*** Block opens ***

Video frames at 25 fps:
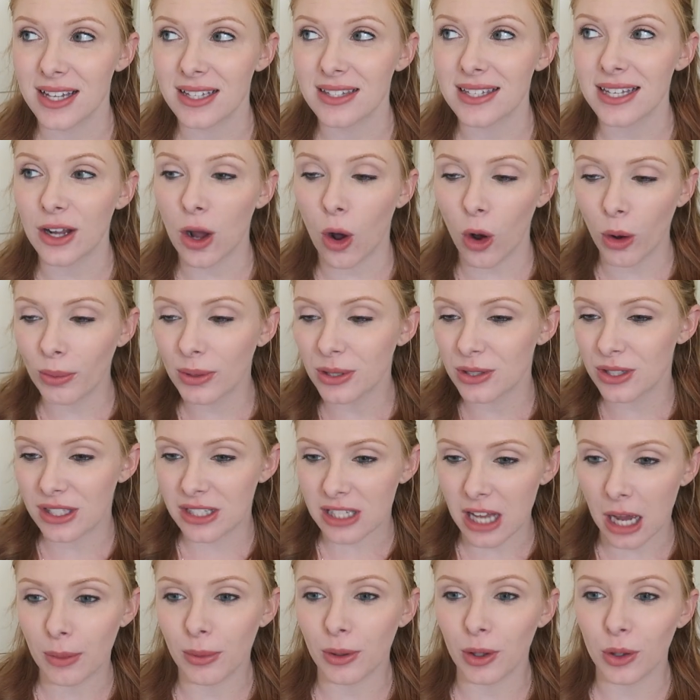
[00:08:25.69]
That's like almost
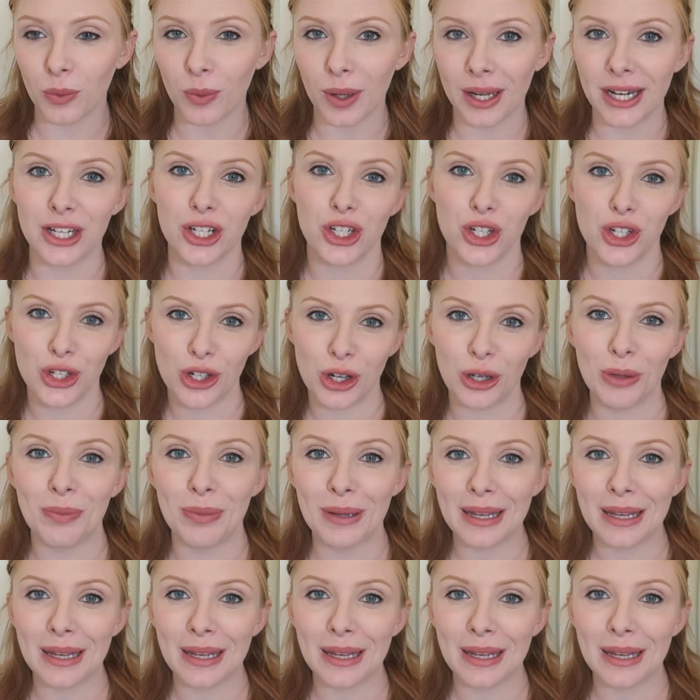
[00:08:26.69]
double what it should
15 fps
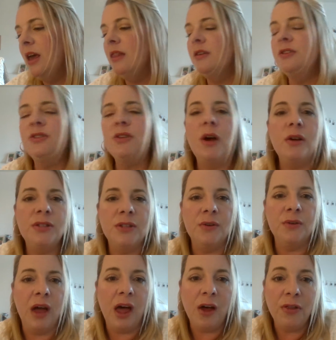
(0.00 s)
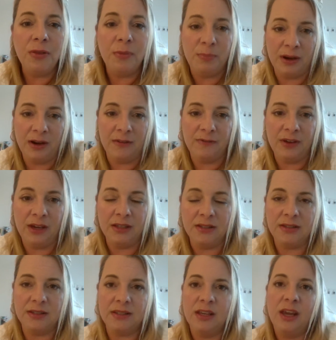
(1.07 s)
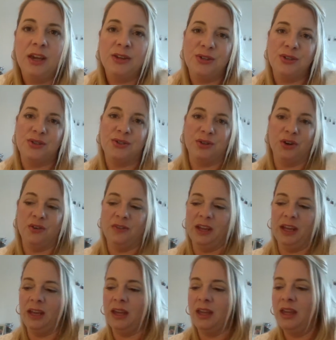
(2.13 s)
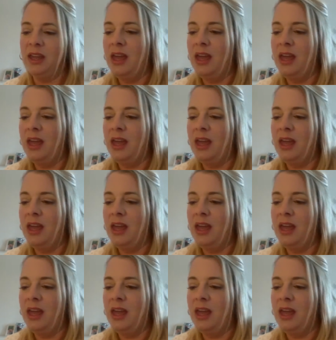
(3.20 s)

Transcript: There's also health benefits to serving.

*** Block closes ***

:: Brief ::
Once the pictures are set aside, retype the rest of the listing exactly.

:: Written solution ::
Video frames at 25 fps:
[00:08:25.69]
That's like almost
[00:08:26.69]
double what it should
15 fps
(0.00 s)
(1.07 s)
(2.13 s)
(3.20 s)

Transcript: There's also health benefits to serving.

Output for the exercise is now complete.